Efeitos do Bullying na sociedade

Enviada em 28/10/2017

Em 2016 se tornou lei a prevenção e o combate ao bullying, texto foi promovido pelo Diário Oficial da União, que o define como toda prática de violência física ou psicológica em atos de humilhação, intimidação ou discriminação. Devido a isso, trouxe à tona a execução do bullying dentro das escolas do país, que apesar de uma luta recente deve ser valorizada.
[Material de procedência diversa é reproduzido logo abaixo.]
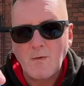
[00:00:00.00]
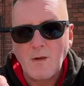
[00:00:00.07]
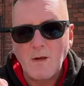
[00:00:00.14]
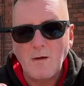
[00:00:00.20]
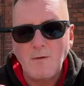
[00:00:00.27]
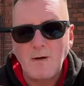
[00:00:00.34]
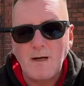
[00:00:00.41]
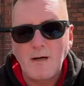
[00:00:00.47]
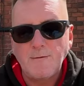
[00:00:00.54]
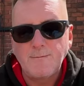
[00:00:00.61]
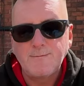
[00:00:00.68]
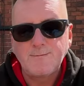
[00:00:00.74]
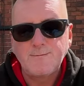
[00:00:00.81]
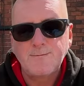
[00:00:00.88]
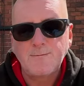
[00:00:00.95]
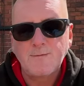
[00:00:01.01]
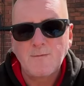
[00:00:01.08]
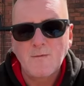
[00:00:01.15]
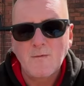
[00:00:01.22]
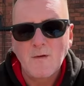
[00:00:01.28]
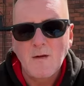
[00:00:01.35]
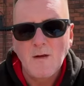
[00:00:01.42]
Here we go.
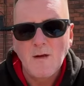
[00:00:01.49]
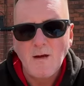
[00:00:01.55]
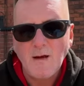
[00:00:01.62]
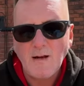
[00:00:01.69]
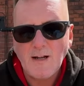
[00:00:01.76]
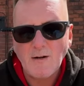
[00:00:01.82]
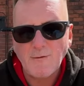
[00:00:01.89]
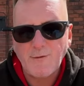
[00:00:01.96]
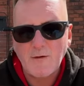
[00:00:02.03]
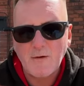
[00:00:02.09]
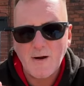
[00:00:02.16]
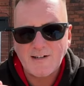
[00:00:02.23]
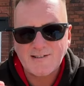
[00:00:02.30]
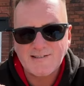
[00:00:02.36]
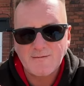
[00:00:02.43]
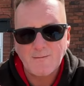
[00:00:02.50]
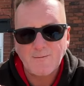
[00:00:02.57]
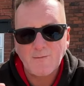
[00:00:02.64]
A little fluorescent,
O colégio tem como função social educar para o convívio no coletivo e desenvolver conhecimento, contudo quando há ações de violência ela perde o seu papel, tornando-se um ambiente hostil e angustiante, principalmente para as vítimas.

A violência física ou psicológica sofrida muitas vezes em casa reflete no comportamento o jovem na escola. O desejo de poder e realização é presente em grande parte das vítimas de bullying ou qualquer outro tipo de agressão, e quando isso ocorre na infância existe bastante probabilidade de se forma um adulto hostil. De acordo com o educador Paulo Freire no momento em que a educação não é libertadora, o sonho de quem já foi oprimido é se tornar opressor, no qual se desenvolve um ciclo de violência, onde a escola é muitas vezes palco e tem negligenciado as vítimas.
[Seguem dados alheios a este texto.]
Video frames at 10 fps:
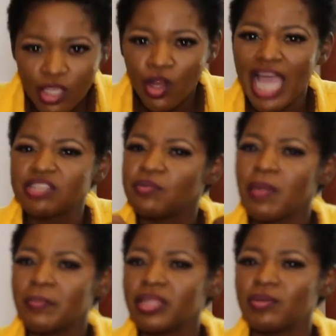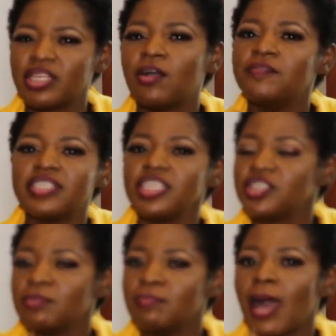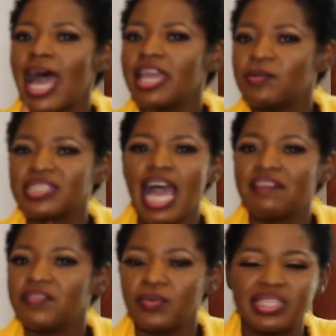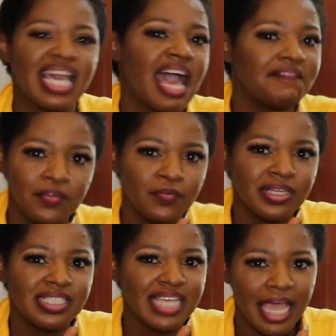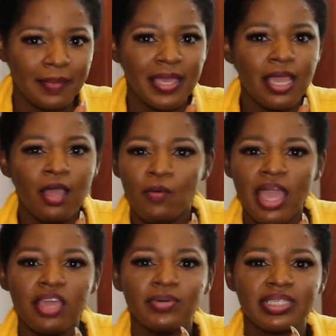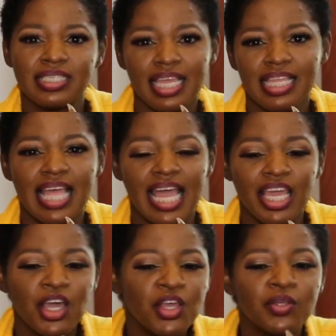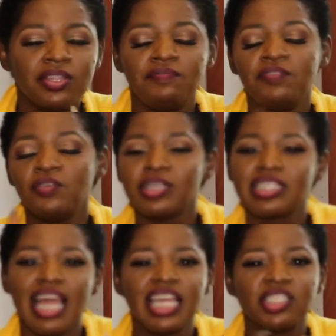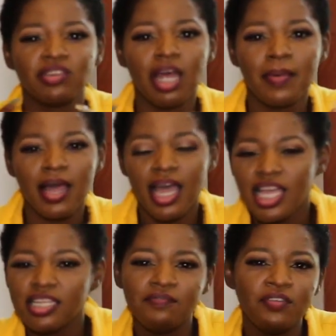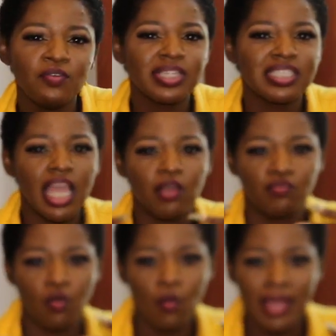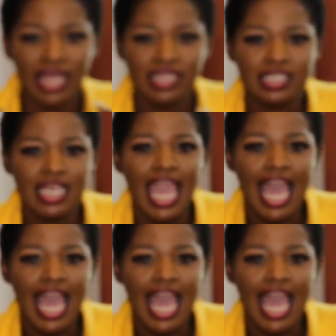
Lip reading: So you guys remember there was a conversation Ike was having with Kaffi one time where he was saying that, you know, the viewers like drama, the viewers like romance.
Vale acrescentar que o círculo do bullying possui também as testemunhas, que na maioria dos casos não interfere e de certa maneira contribui, às vezes essas pessoas são profissionais da educação que jamais receberam uma capacitação para lidar com essas situações. Somado a isso, a ausência de psicólogos dentro das instituições de ensino, só tornam mais evidente a falta de assistência à vítima. Os jovens que sofrem bullying em alguns casos desenvolvem problemas emocionais e mentais como; depressão e suicídio. A prova disso é que segundo a Fundação Oswald Cruz (Fiocruz), o bullying é a principal causa de autodestruição entre os adolescentes no Brasil.